_Entries shown_.
= Beginning of Section =

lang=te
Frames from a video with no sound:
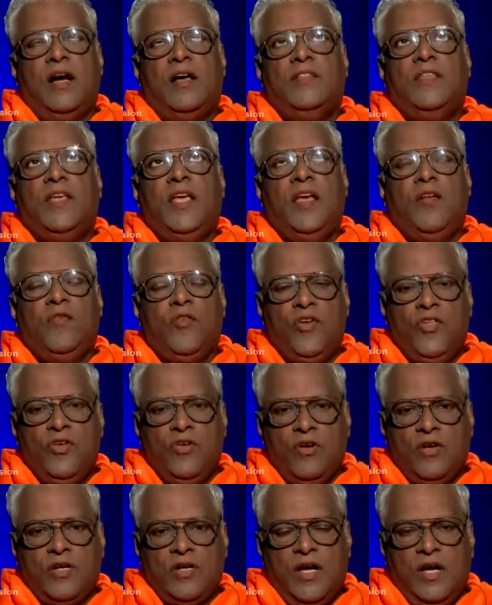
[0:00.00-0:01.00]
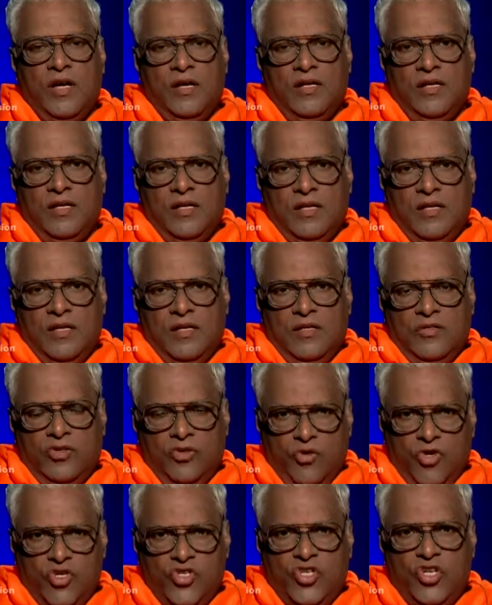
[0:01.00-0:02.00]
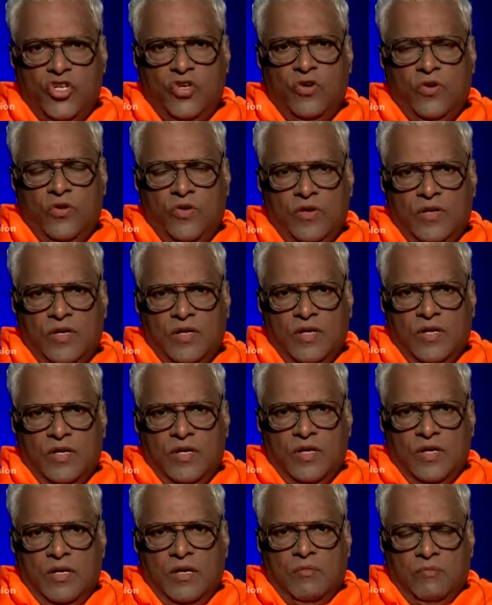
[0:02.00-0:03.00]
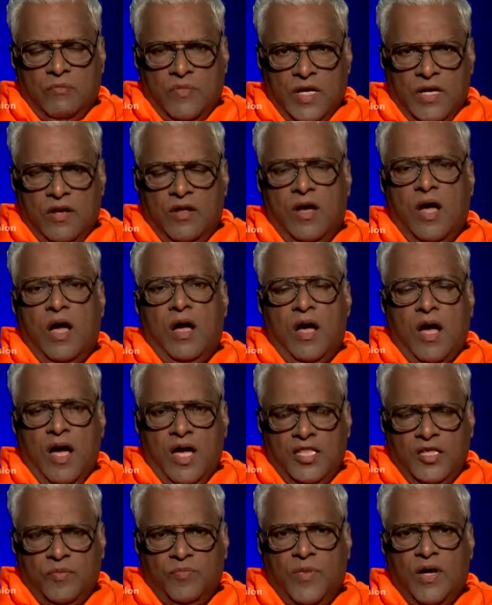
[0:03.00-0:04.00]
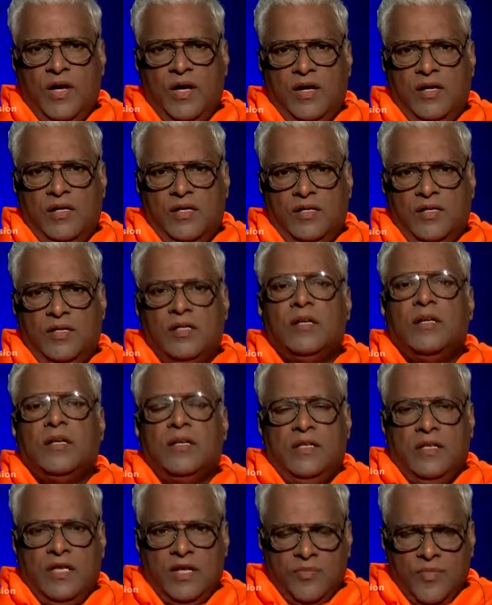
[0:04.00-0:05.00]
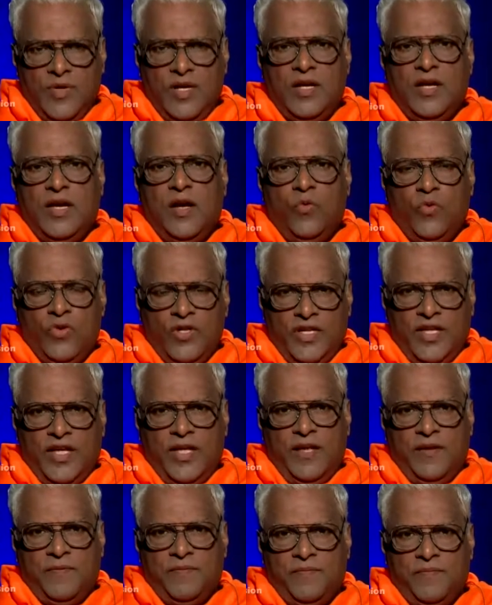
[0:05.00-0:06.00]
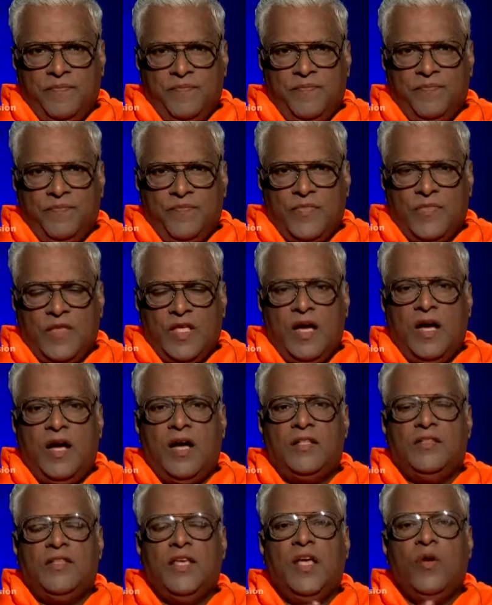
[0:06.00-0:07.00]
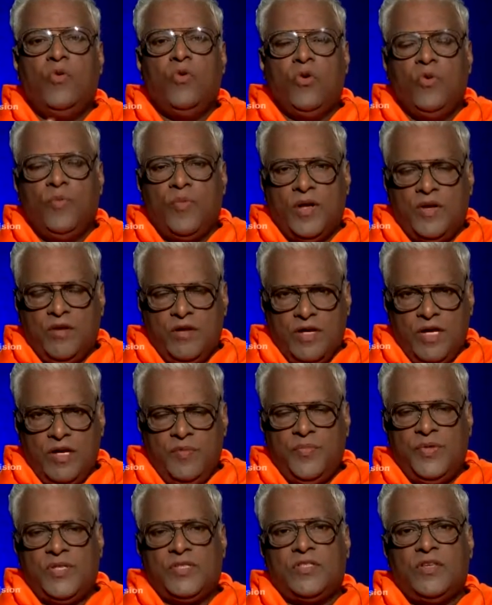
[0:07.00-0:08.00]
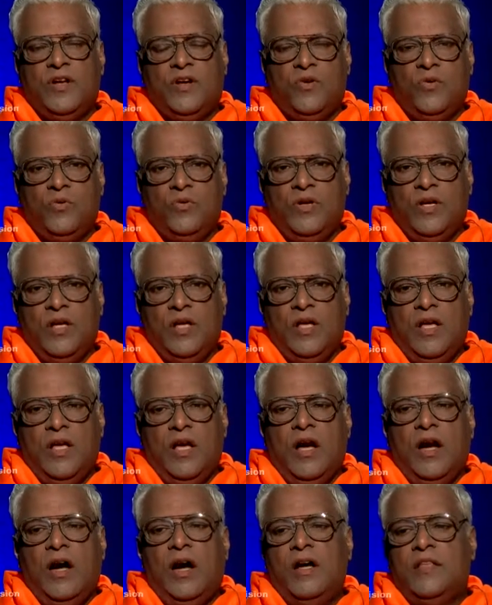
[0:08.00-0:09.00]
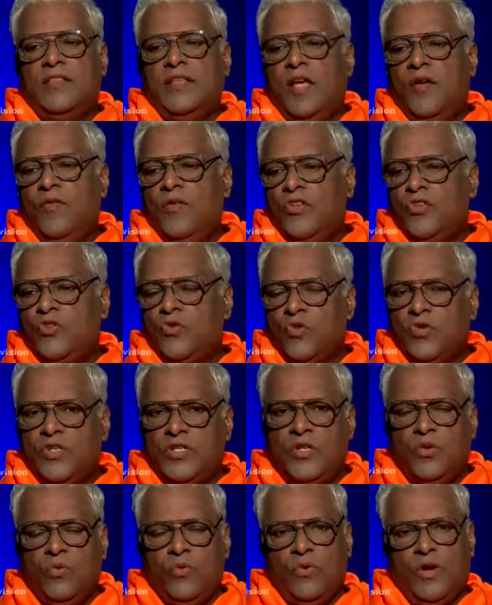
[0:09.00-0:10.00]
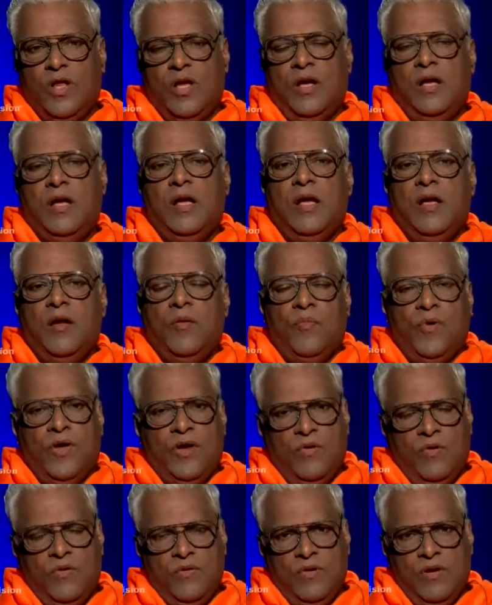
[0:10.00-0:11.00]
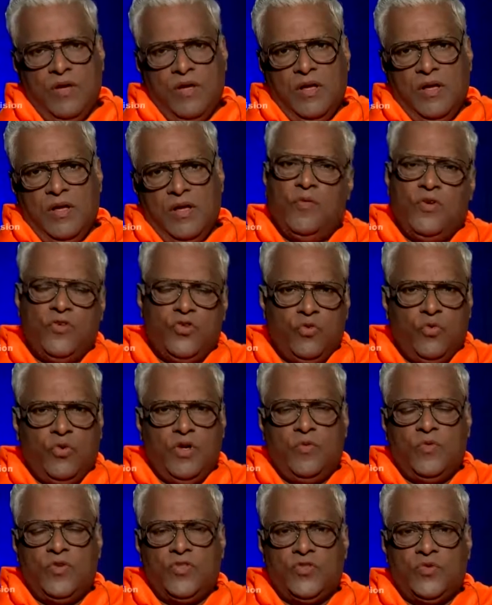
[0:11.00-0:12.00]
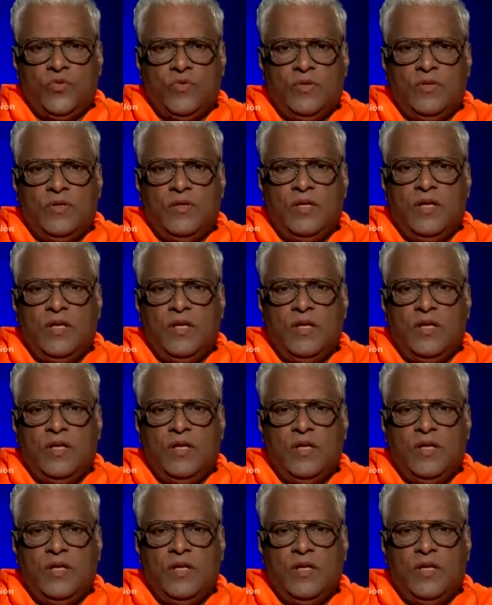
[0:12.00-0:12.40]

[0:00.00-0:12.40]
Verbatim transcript: ఆ దేవుని యొక్క దృష్టిలో మన ఆత్మ నిర్మలంగా ఉంటే ఆ దేవుడు మనకు కనిపిస్తాడు ఆ దేవుని చుట్టూ కూడా మనం దేవుని చూడవచ్చు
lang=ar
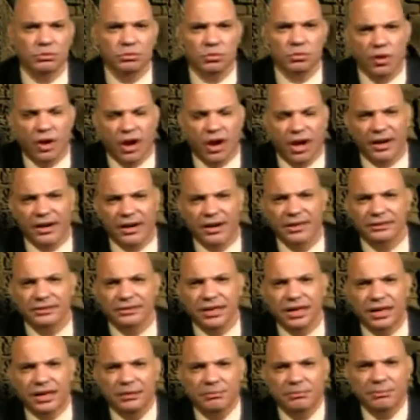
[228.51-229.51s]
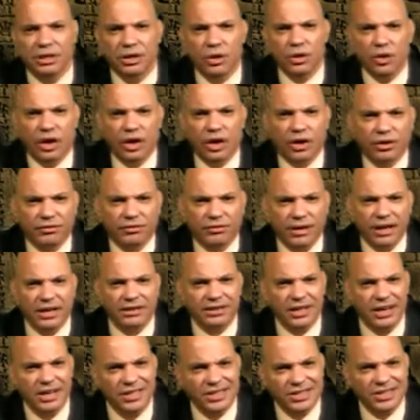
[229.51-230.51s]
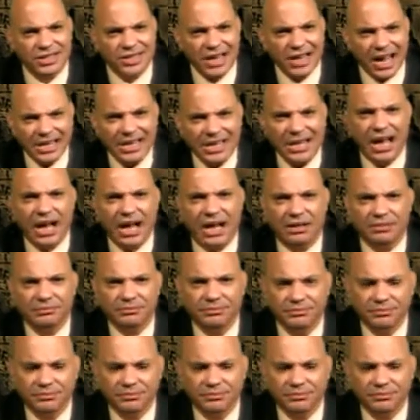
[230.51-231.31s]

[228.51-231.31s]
مقارنتها باللغه الرغليفيه طلعت صحيحه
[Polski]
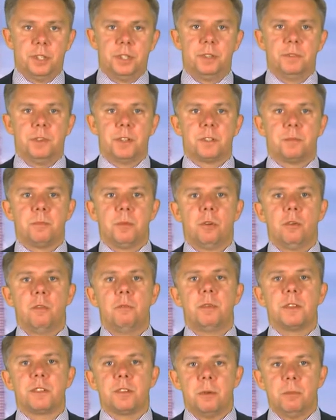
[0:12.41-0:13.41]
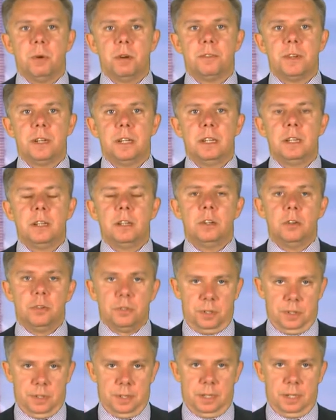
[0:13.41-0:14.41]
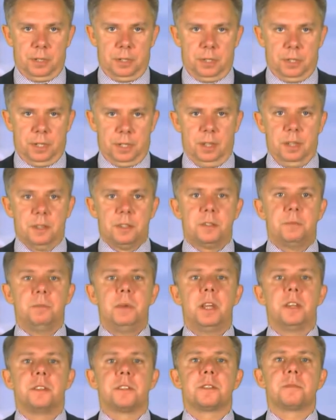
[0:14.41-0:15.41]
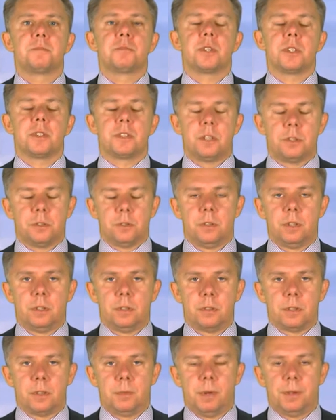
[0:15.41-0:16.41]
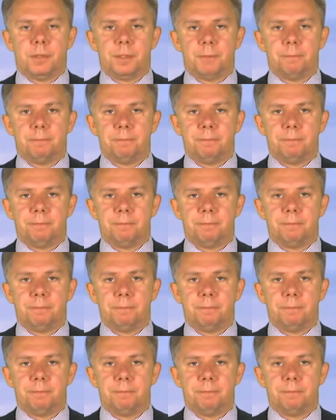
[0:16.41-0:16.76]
Dzieci więc mogą bez obaw korzystać z miejsc przeznaczonych do zabawy.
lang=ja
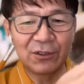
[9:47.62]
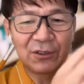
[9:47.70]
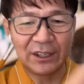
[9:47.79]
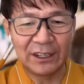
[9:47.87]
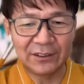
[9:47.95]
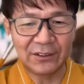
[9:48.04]

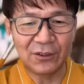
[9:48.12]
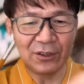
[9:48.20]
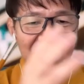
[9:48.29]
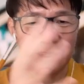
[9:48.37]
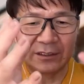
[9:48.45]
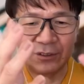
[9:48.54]
うでって、
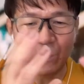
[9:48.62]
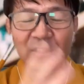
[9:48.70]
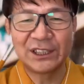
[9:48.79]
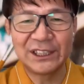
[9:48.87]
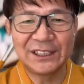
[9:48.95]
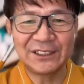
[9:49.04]
あの
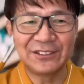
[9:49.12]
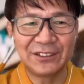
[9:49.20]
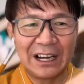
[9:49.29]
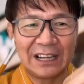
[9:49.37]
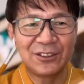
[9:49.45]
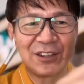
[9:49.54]
フォーシーズンと
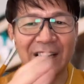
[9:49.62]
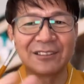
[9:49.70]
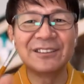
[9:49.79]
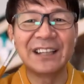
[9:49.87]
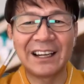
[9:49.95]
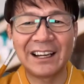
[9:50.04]
かいろいろあ
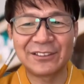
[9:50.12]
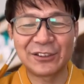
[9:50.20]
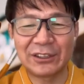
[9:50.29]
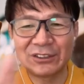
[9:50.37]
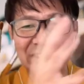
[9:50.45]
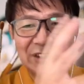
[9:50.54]
るんでね、
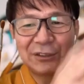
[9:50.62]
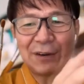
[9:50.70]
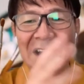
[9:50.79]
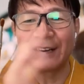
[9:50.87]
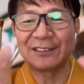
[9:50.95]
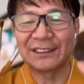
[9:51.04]
それはそれで分
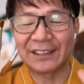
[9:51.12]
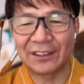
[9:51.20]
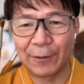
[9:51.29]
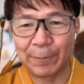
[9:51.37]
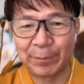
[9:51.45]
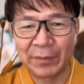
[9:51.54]
かるんですけ
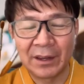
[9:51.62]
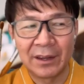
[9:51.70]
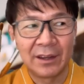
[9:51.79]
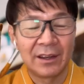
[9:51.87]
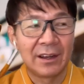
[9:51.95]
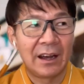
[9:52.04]
ど、
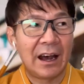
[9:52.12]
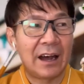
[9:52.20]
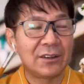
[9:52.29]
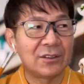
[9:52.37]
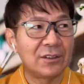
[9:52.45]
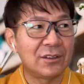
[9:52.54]

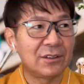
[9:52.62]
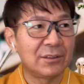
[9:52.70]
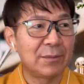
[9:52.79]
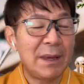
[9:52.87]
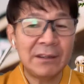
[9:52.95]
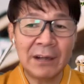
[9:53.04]
あの
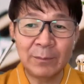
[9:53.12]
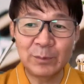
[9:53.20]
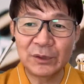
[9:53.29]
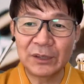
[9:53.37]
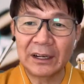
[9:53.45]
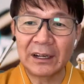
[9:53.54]

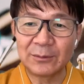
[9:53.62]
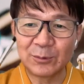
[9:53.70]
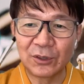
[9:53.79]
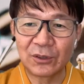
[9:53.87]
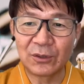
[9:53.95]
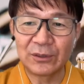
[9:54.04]
メイクアップの中に
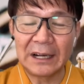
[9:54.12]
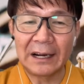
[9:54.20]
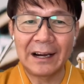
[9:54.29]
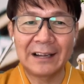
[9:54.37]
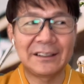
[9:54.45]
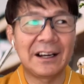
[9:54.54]
もこういう考
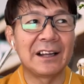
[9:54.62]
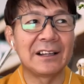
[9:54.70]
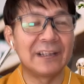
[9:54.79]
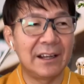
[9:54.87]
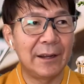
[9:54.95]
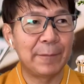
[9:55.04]
え方があっ
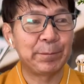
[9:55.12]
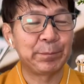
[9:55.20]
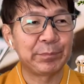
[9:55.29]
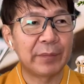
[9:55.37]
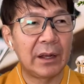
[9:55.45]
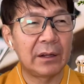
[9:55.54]
て、
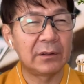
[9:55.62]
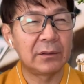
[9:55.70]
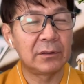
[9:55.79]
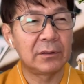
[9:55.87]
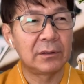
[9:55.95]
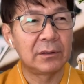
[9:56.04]
あの
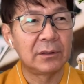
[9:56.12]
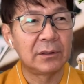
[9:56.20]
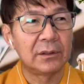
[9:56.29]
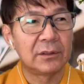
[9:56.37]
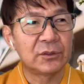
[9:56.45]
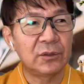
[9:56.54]

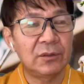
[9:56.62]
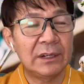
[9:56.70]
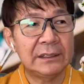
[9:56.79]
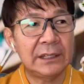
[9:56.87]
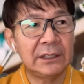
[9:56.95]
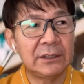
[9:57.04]
その
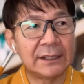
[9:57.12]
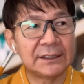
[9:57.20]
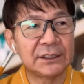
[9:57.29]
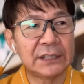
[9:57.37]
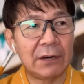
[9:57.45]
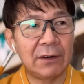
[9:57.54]
方には
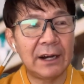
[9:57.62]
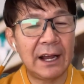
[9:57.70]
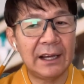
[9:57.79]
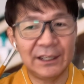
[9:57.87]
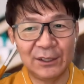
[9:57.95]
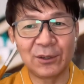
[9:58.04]
使わ
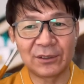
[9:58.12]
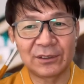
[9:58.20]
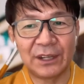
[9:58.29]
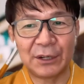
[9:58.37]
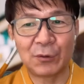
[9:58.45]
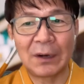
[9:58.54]
ない色っ
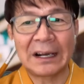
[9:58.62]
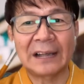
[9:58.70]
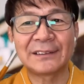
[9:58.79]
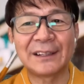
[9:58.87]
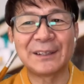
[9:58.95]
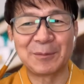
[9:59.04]
ていうの分かっ
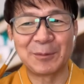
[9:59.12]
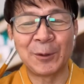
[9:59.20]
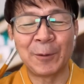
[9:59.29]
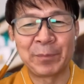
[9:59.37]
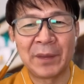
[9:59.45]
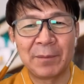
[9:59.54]
てて
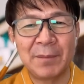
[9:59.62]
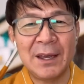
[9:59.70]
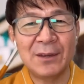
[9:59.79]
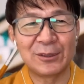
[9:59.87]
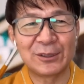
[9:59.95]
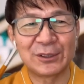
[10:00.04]
も、
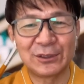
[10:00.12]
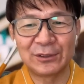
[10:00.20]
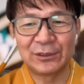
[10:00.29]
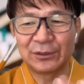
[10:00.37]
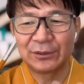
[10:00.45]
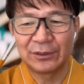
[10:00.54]
メイクをす
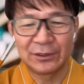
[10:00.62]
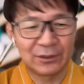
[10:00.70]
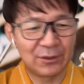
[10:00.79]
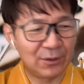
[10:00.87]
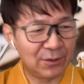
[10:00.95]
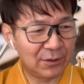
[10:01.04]
る
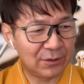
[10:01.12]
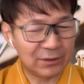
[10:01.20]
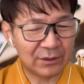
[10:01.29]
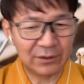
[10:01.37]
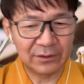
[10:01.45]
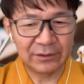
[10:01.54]
この
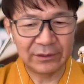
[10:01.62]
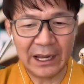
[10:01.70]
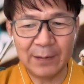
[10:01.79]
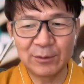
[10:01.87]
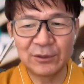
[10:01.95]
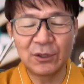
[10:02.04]

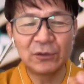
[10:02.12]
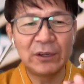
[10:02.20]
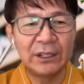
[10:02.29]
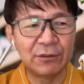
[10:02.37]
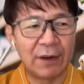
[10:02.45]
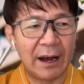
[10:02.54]
テーブルの
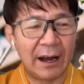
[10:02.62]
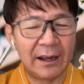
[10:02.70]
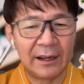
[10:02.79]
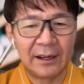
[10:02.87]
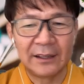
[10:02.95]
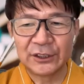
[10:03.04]
上には
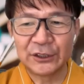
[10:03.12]
捨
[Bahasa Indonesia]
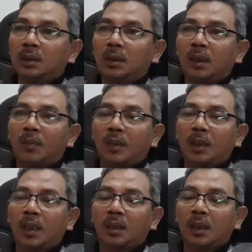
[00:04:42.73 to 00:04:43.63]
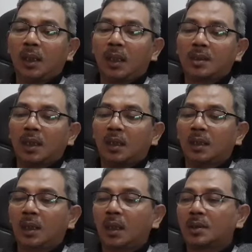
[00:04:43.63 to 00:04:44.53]
tidak pernah ada yang
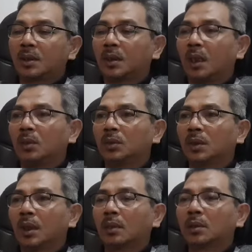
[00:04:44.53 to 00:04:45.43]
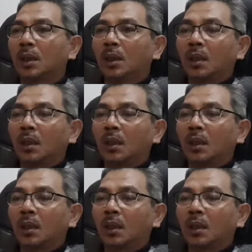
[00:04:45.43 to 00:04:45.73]
ngajari, yang ngasih tahu tentang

= End of Section =

_What needs to be done_. Beginning with the line that contains "[0:10.00-0:11.00]" and ending with the line that contains "[0:12.41-0:13.41]", reproduce the listing exactly, pictures excluded.

_Result below_.
[0:10.00-0:11.00]
[0:11.00-0:12.00]
[0:12.00-0:12.40]

[0:00.00-0:12.40]
Verbatim transcript: ఆ దేవుని యొక్క దృష్టిలో మన ఆత్మ నిర్మలంగా ఉంటే ఆ దేవుడు మనకు కనిపిస్తాడు ఆ దేవుని చుట్టూ కూడా మనం దేవుని చూడవచ్చు
lang=ar
[228.51-229.51s]
[229.51-230.51s]
[230.51-231.31s]

[228.51-231.31s]
مقارنتها باللغه الرغليفيه طلعت صحيحه
[Polski]
[0:12.41-0:13.41]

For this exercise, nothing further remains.